TOOLS, COURSES, AND EVENTS
The 21st Malofiej infographics conference is currently taking place in Pamplona. The conference began with the Show, Don’t Tell! workshop and today moves on to the 21st Infographics World Summit. You can follow the event as it unfolds on Facebook.
OpenNews Learning, a new Knight-Mozilla OpenNews project, is a new way to learn the ins and outs of data journalism, providing a series of end-to-end case studies of the data journalism development process. The opening round of case studies include Matt Waite on ethics, Miranda Mulligan on visualization, and Adrian Holovaty on data.
For Journalism has been funded. The Kickstarter-funded project aims to fill “an enormous need and void in existing technical journalism training” by providing expert training in modern journalistic technologies. For Journalism will teach data science, charting and visualization, Django, and much more.
Version 1.2 of DataWrapper was released on Monday. DataWrapper is an open-source tool aimed at data journalists that promises to “[reduce] the time needed to create and embed a simple chart from hours to minutes”.
Another easy-to-use visualization tool, Tableau Desktop, has been made free for students. Tableau Desktop is a visualization suite, “so easy to use that any Excel user can learn it”, that provides a drag-and-drop approach to visual data analysis.
Python TableFu lets you use Python to work with tabular data, allowing “filtering, faceting and manipulating of data” and aiming to one day “create something akin to an ORM for spreadsheets”. It started life as a port of the Ruby gem of the same name but has since added new features of its own.
In other Python data wrangling news, slides from the Data Science London meetup on machine learning in Python are available. Participants in the meetup have been encouraged to post their code at the meetup’s Kaggle page.
Quandl, “a kind of ‘Wikipedia’ of time series data”, is now available as an R package on CRAN. This new package makes each of the 2 million time series datasets indexed on Quandl directly accessible in the R console.
Version control is a very good thing. It is also not necessarily familiar to those without a background in programming. This NICAR-inspired blog post introduces Git, the popular version control system, and shows you how to use it.
The SZ DataGraph collects SüdDeutsche.de‘s work in data journalism and visual storytelling. A post announcing the launch of DataGraph highlights some of its many stories and discusses the significance of data journalism to SZ.
Another SZ data storytelling project, the SZ-Europaatlas, has also just been launched. The atlas provides a visual perspective on wealth distribution, education, and other developmental indicators across the EU.
A visualization of the relationships of Twitter employees provides a handsome showcase for Santiago Ortiz’s new network visualization tool.

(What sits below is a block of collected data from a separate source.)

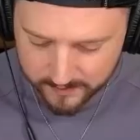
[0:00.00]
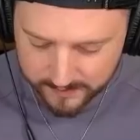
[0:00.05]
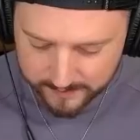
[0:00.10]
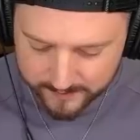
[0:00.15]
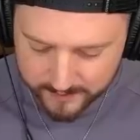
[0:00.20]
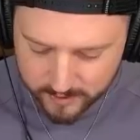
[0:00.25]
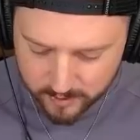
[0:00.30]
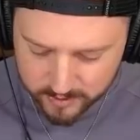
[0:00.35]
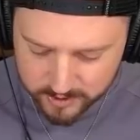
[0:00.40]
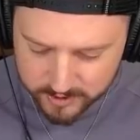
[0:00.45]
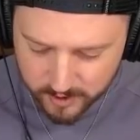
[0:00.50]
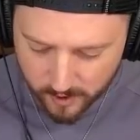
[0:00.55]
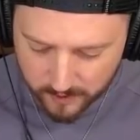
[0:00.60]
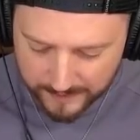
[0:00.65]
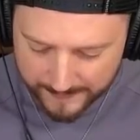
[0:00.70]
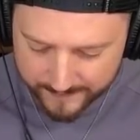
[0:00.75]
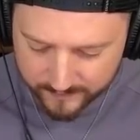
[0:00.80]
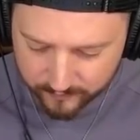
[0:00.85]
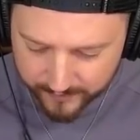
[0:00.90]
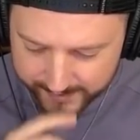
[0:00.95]
gonna go dark
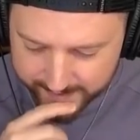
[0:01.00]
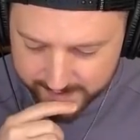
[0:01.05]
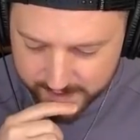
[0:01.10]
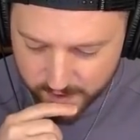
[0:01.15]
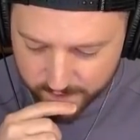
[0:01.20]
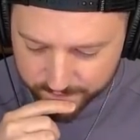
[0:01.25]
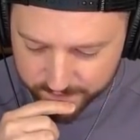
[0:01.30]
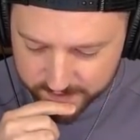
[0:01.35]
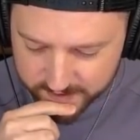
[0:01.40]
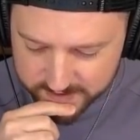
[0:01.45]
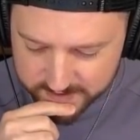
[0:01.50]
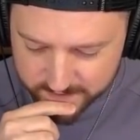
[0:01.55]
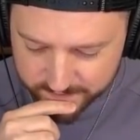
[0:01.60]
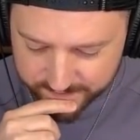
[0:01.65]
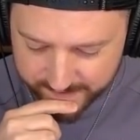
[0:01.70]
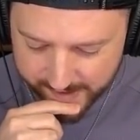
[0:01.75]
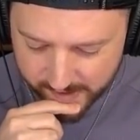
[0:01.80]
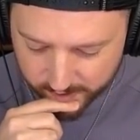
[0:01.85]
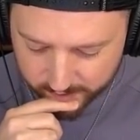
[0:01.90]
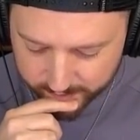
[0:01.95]
up and right here for this
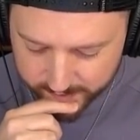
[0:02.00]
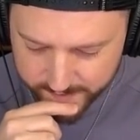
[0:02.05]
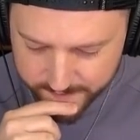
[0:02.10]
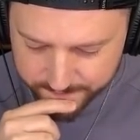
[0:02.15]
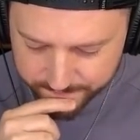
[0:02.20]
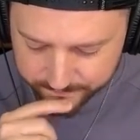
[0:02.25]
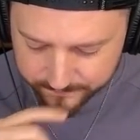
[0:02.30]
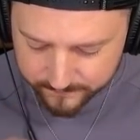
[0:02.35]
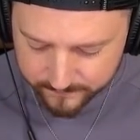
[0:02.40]
Valkyrie.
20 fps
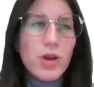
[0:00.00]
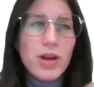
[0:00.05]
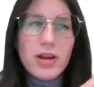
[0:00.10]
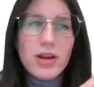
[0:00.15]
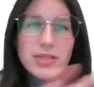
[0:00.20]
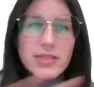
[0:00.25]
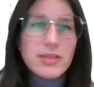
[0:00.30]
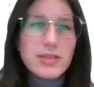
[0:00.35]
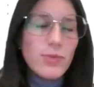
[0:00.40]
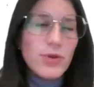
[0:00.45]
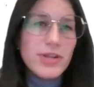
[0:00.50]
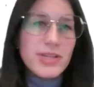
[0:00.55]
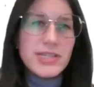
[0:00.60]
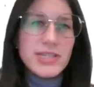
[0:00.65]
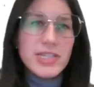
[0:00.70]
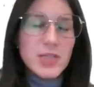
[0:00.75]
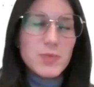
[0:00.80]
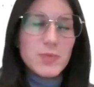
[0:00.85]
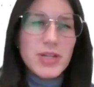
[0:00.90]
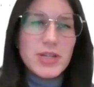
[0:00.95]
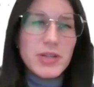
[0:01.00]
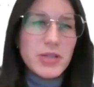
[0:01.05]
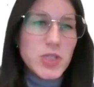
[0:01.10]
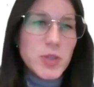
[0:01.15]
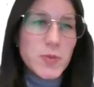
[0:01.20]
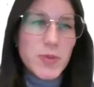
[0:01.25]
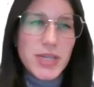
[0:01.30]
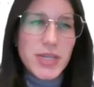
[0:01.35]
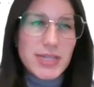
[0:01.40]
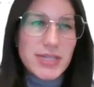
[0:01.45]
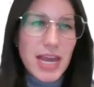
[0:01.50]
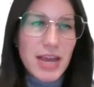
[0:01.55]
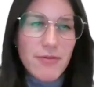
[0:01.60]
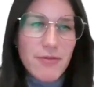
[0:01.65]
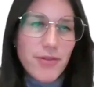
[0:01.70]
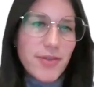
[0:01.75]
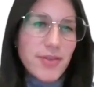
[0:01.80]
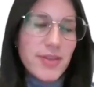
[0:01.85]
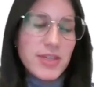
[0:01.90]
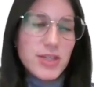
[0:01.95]
what is the spindle speeds
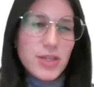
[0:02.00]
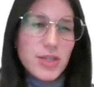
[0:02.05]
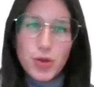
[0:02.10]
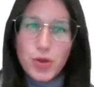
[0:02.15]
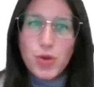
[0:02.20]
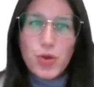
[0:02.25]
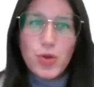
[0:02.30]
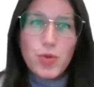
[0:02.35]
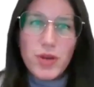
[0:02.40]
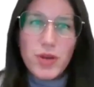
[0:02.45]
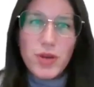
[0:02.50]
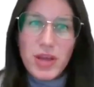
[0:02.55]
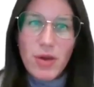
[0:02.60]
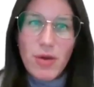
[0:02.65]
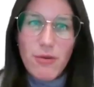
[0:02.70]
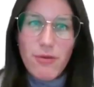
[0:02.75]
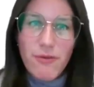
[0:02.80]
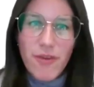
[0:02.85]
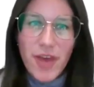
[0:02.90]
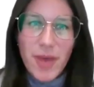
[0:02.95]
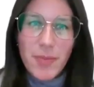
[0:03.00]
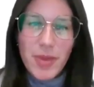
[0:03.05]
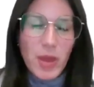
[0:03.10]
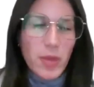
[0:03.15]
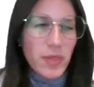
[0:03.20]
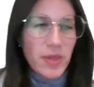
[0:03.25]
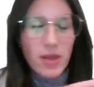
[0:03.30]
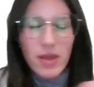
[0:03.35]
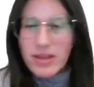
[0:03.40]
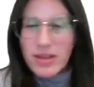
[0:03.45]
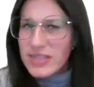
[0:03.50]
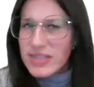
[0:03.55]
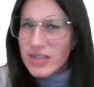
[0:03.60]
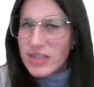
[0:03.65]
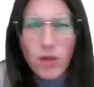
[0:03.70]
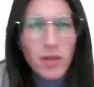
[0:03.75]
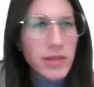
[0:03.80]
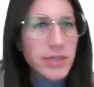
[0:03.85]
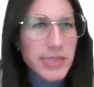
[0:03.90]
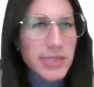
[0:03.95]
like for this new Neo family? Is
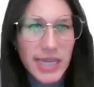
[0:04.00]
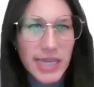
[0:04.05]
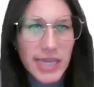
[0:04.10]
it all the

To see how particular individuals in the network evolve over time, click a node and hit “play”.
An analysis of 700 years of Jewish expulsions has been written up in Wired. The data was collected from the Encyclopedia Judaica to explore the possible relationship between weather patterns and persecutions of Jews.
Anticipation of the election of the new Pope has led to a number of visualizations and interactives. Global News produced a series of graphs on two millennia of Papal Names; the Economist made a graph on the same. The Guardian produced an interactive “Pontificator” to explore the range of candidates.

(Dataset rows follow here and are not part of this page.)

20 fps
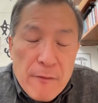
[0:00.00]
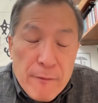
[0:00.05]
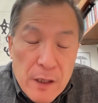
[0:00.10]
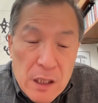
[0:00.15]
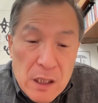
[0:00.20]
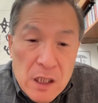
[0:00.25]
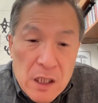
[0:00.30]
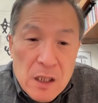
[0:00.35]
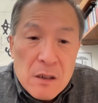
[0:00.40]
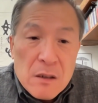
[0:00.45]

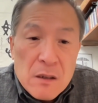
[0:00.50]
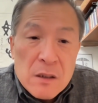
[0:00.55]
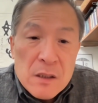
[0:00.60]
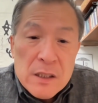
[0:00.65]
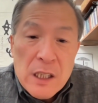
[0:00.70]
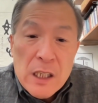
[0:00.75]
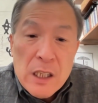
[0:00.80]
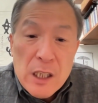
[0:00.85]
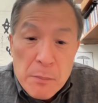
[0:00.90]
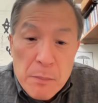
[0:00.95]
videos
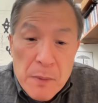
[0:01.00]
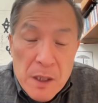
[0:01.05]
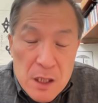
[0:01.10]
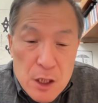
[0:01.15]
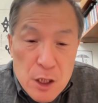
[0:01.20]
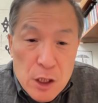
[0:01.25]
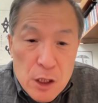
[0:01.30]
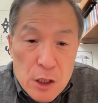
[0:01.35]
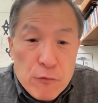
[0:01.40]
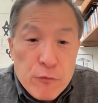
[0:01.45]
and
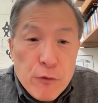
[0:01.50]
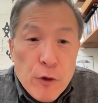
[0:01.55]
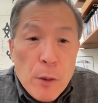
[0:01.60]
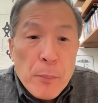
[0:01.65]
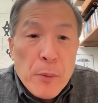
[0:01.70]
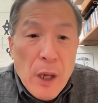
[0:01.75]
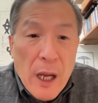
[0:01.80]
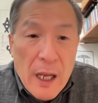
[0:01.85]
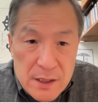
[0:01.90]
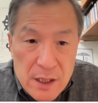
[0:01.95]
images for
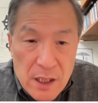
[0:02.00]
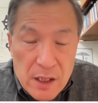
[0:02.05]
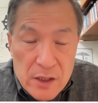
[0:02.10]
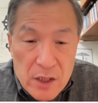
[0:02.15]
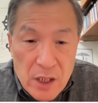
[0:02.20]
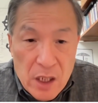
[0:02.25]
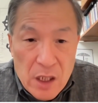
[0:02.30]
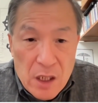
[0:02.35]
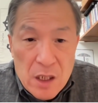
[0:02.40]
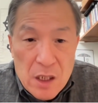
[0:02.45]

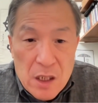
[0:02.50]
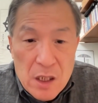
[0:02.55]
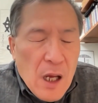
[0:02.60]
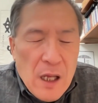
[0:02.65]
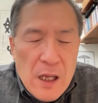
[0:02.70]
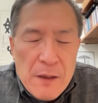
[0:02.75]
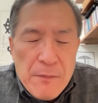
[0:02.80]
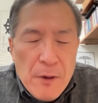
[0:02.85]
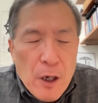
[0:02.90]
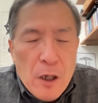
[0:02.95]
processing.
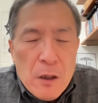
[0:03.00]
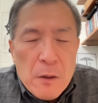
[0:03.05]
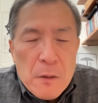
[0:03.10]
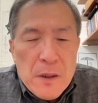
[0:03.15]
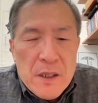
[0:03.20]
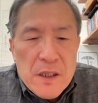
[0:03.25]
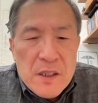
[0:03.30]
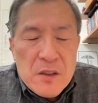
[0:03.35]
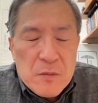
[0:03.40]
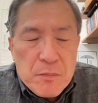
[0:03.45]
I've
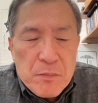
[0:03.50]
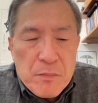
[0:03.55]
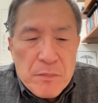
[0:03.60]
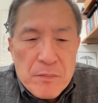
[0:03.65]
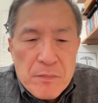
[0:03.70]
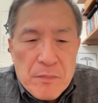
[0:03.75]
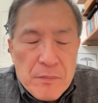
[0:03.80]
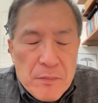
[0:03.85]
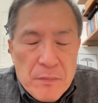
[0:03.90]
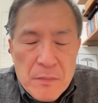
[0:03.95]
always
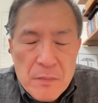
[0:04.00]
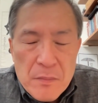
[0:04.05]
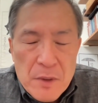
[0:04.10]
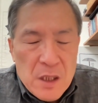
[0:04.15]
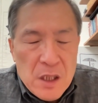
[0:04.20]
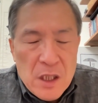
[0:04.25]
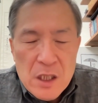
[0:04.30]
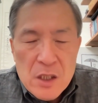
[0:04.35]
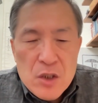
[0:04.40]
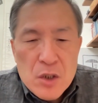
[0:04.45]

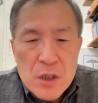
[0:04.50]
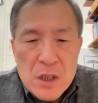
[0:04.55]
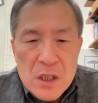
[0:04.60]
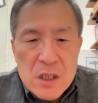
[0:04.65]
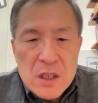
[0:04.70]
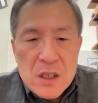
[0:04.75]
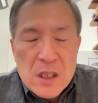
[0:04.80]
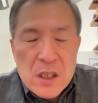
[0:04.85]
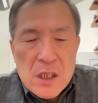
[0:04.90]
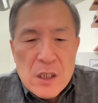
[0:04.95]
been
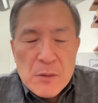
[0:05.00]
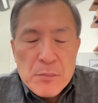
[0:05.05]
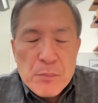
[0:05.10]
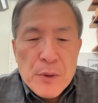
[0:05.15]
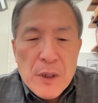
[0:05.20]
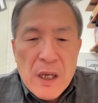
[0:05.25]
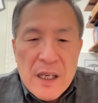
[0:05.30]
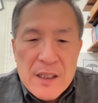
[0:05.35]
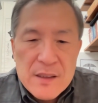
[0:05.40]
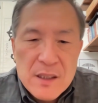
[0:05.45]
interested in
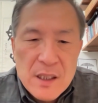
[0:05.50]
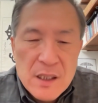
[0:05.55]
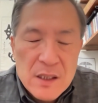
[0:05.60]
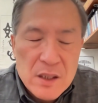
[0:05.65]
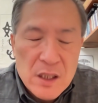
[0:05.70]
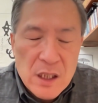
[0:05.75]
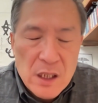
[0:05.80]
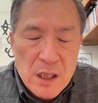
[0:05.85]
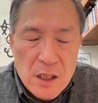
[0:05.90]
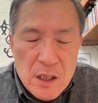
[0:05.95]

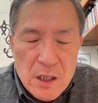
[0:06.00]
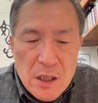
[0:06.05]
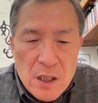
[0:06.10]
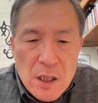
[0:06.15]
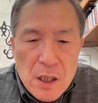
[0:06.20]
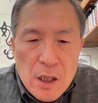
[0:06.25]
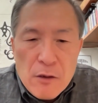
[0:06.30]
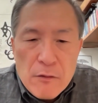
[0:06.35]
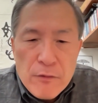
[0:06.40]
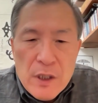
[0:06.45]
processing
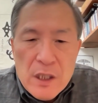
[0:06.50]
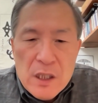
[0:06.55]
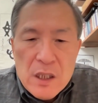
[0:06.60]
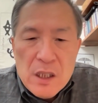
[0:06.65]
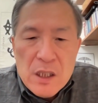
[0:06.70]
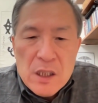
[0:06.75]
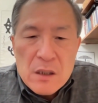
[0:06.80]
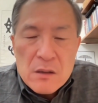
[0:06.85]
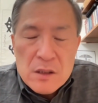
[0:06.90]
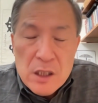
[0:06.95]

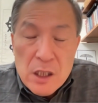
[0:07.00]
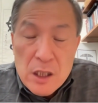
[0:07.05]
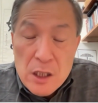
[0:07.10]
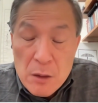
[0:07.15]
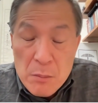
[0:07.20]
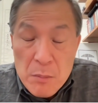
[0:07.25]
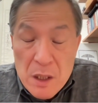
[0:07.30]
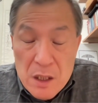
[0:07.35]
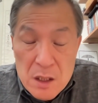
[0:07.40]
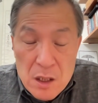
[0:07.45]
videos and
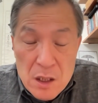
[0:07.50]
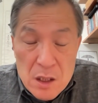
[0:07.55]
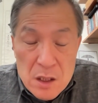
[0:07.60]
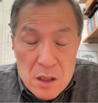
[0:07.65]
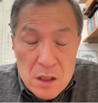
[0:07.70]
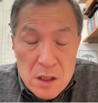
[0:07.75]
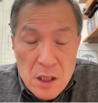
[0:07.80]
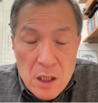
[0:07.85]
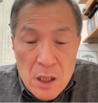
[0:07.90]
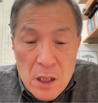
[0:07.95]

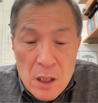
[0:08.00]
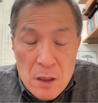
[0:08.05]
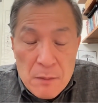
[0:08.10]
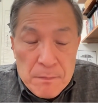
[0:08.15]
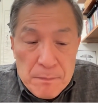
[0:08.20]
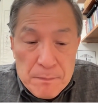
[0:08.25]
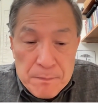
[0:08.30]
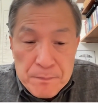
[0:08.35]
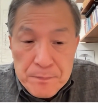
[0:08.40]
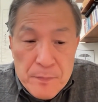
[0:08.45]
images.
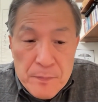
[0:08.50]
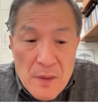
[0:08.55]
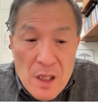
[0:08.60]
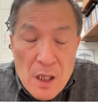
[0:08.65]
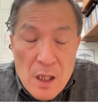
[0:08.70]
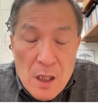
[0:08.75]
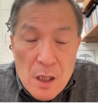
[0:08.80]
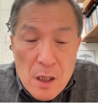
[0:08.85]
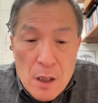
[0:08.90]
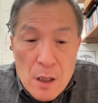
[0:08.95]
And
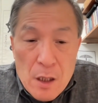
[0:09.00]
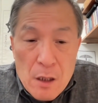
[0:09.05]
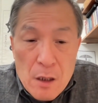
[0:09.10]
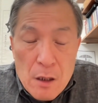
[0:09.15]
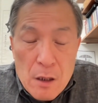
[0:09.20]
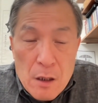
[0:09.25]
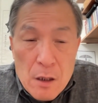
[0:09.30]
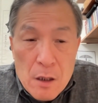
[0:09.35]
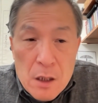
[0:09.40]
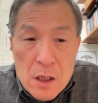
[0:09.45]

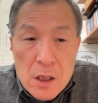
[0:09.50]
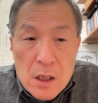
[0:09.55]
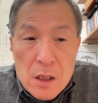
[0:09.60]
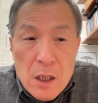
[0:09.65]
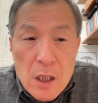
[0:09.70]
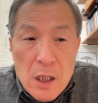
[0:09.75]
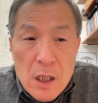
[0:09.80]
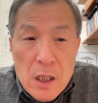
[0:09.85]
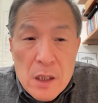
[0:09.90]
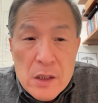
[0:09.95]
early
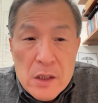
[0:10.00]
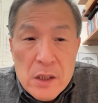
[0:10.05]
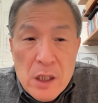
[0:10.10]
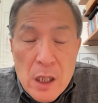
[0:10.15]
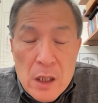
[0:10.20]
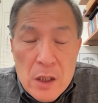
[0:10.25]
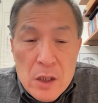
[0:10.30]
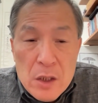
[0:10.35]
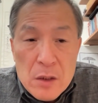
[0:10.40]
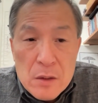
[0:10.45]
days,
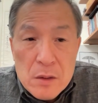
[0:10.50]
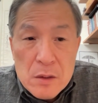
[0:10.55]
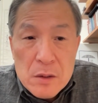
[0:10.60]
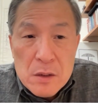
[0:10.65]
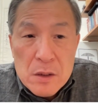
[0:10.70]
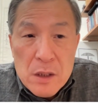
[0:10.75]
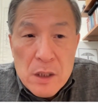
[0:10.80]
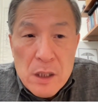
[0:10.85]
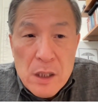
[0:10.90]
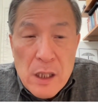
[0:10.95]
I
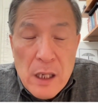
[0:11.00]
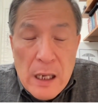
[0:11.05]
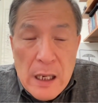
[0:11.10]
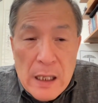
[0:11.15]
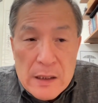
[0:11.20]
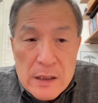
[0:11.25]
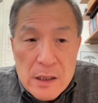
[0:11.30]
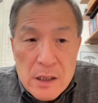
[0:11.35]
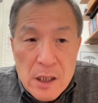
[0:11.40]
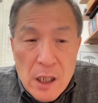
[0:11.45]
used
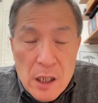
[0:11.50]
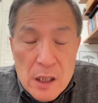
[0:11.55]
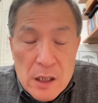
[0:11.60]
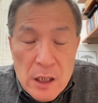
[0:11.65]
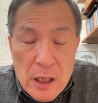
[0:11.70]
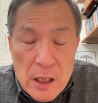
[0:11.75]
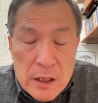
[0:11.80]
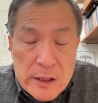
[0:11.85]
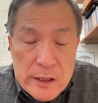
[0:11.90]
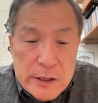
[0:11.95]
that
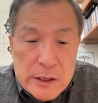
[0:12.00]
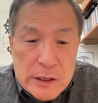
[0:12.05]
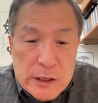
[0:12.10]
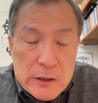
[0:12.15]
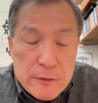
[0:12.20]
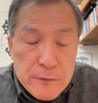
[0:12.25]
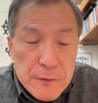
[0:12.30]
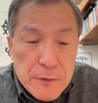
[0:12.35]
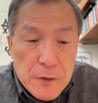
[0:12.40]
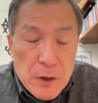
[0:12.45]

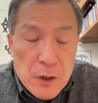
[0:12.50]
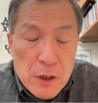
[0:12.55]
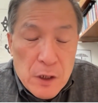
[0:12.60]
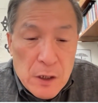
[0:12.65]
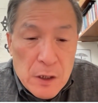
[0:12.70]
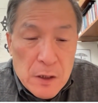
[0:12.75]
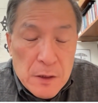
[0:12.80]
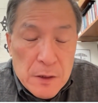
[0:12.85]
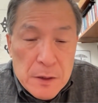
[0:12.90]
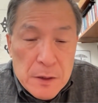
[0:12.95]
technology for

Data mining has been used to find unreported drug side effects, reports the New York Times. Researchers analyzed search engine queries relating to two drugs and discovered evidence of a blood-sugar-raising interaction.
The Wikilinks corpus, “40 million total disambiguated mentions within over 10 million web pages”, has been released by Google Research. The corpus will be a powerful tool for research on coreference resolution and other high-ambiguity domains.
The EuroGlobalMap dataset is now available under an open data license. EuroGlobalMap is a 1:1 million scale topographic dataset useful “for cross-border planning, monitoring and network analysis as well as presenting environmental policies”.
Three Swedish museums (under one national authority) have collectively released 40,000 images under open licenses. The images are available for browsing through a custom “open-focused search” interface.
The German state of Rhineland-Palatine has opened a government data portal. The portal is built on the OKF’s CKAN platform.